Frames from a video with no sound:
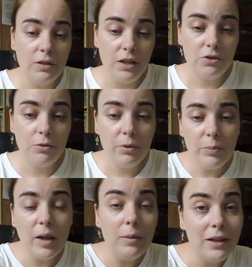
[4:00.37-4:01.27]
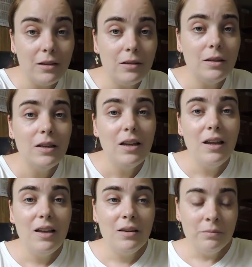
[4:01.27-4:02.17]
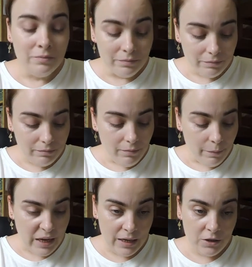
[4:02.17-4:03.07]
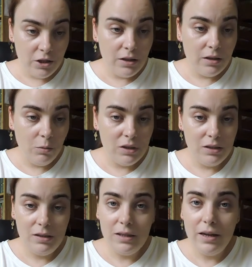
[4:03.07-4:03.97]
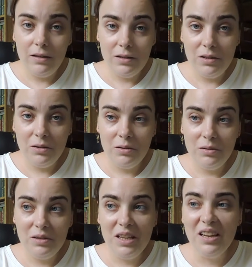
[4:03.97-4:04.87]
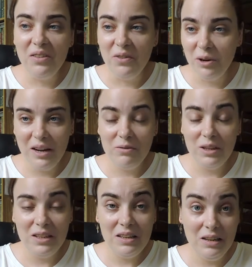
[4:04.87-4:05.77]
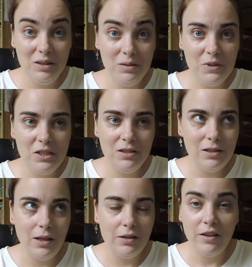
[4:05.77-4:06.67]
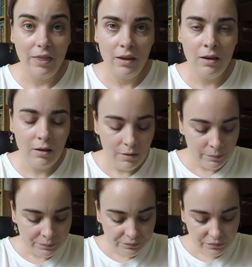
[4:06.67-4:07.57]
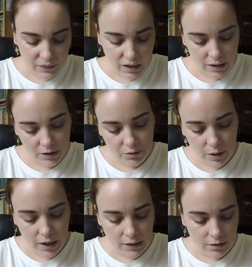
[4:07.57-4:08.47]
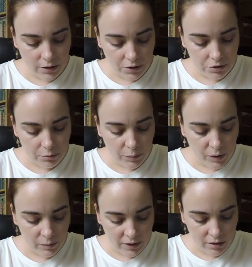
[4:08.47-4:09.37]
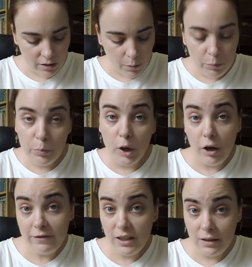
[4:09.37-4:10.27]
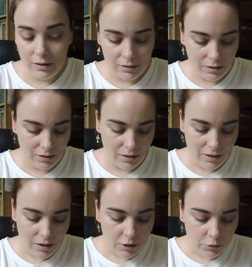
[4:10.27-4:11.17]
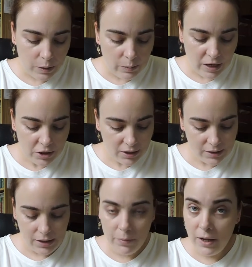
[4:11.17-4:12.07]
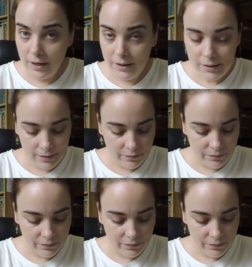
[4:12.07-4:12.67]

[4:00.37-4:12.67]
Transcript: Nature Republic, and actually there was a sale, so for everything it cost me just like nothing. And I tried the Nature Republic Provence 3 Magic Step Highs.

- **Assigned task**
Wherever a picture appears in the records above, skip it and retype everything else exactly.

- **Task solution**
Frames from a video with no sound:
[4:00.37-4:01.27]
[4:01.27-4:02.17]
[4:02.17-4:03.07]
[4:03.07-4:03.97]
[4:03.97-4:04.87]
[4:04.87-4:05.77]
[4:05.77-4:06.67]
[4:06.67-4:07.57]
[4:07.57-4:08.47]
[4:08.47-4:09.37]
[4:09.37-4:10.27]
[4:10.27-4:11.17]
[4:11.17-4:12.07]
[4:12.07-4:12.67]

[4:00.37-4:12.67]
Transcript: Nature Republic, and actually there was a sale, so for everything it cost me just like nothing. And I tried the Nature Republic Provence 3 Magic Step Highs.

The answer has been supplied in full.